┌────────

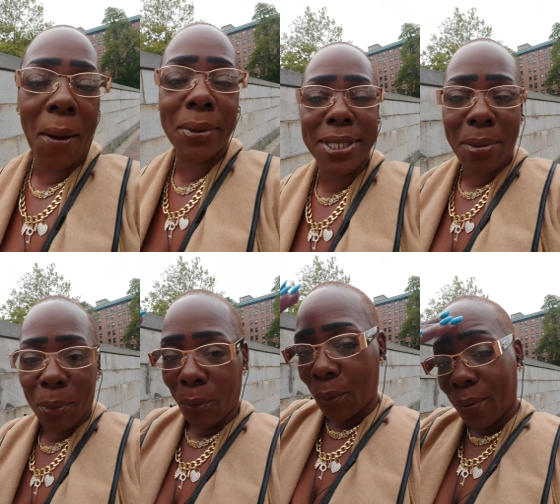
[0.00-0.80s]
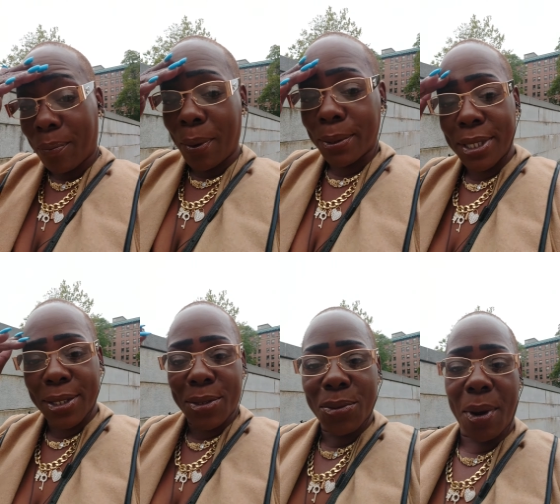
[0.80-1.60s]
I was supposed to
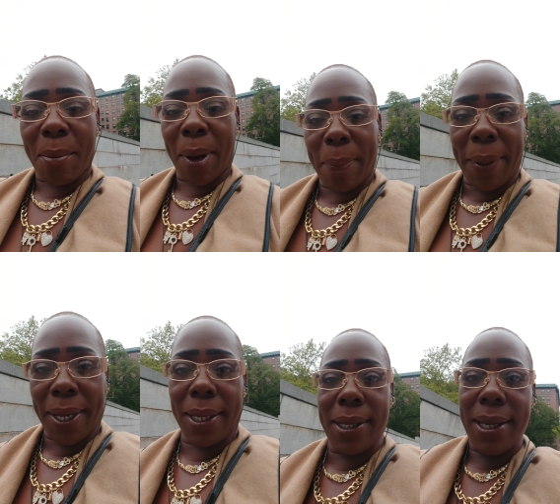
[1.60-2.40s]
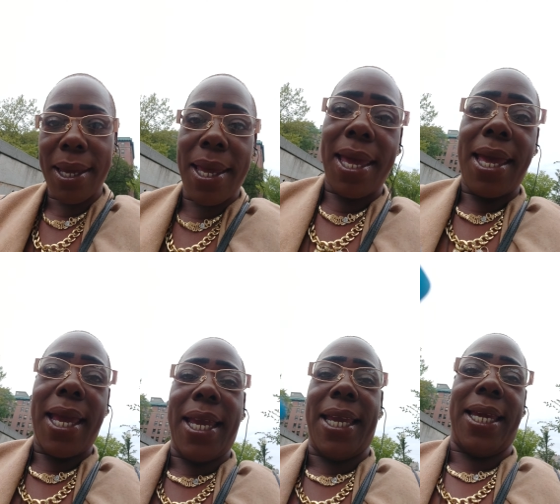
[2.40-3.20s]
do a mukbang
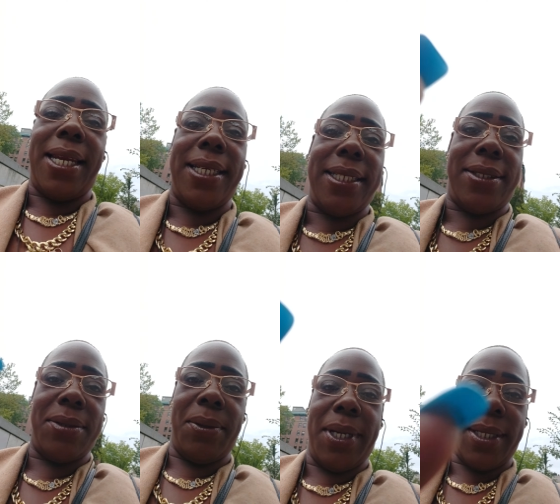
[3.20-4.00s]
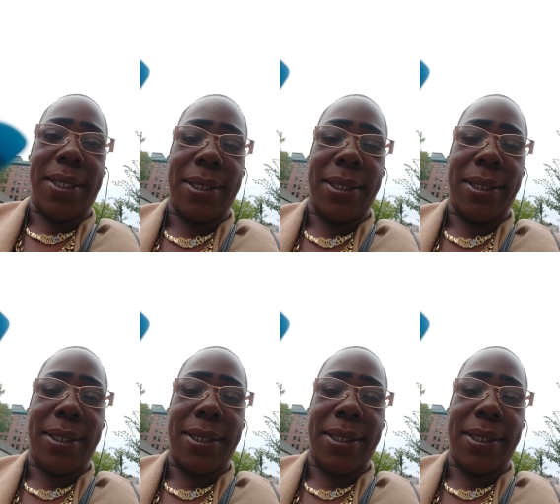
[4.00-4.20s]
and I didn't do it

└────────

Task to complete —
With every picture removed, give the entries above again exactly.

Response to the task —
[0.00-0.80s]
[0.80-1.60s]
I was supposed to
[1.60-2.40s]
[2.40-3.20s]
do a mukbang
[3.20-4.00s]
[4.00-4.20s]
and I didn't do it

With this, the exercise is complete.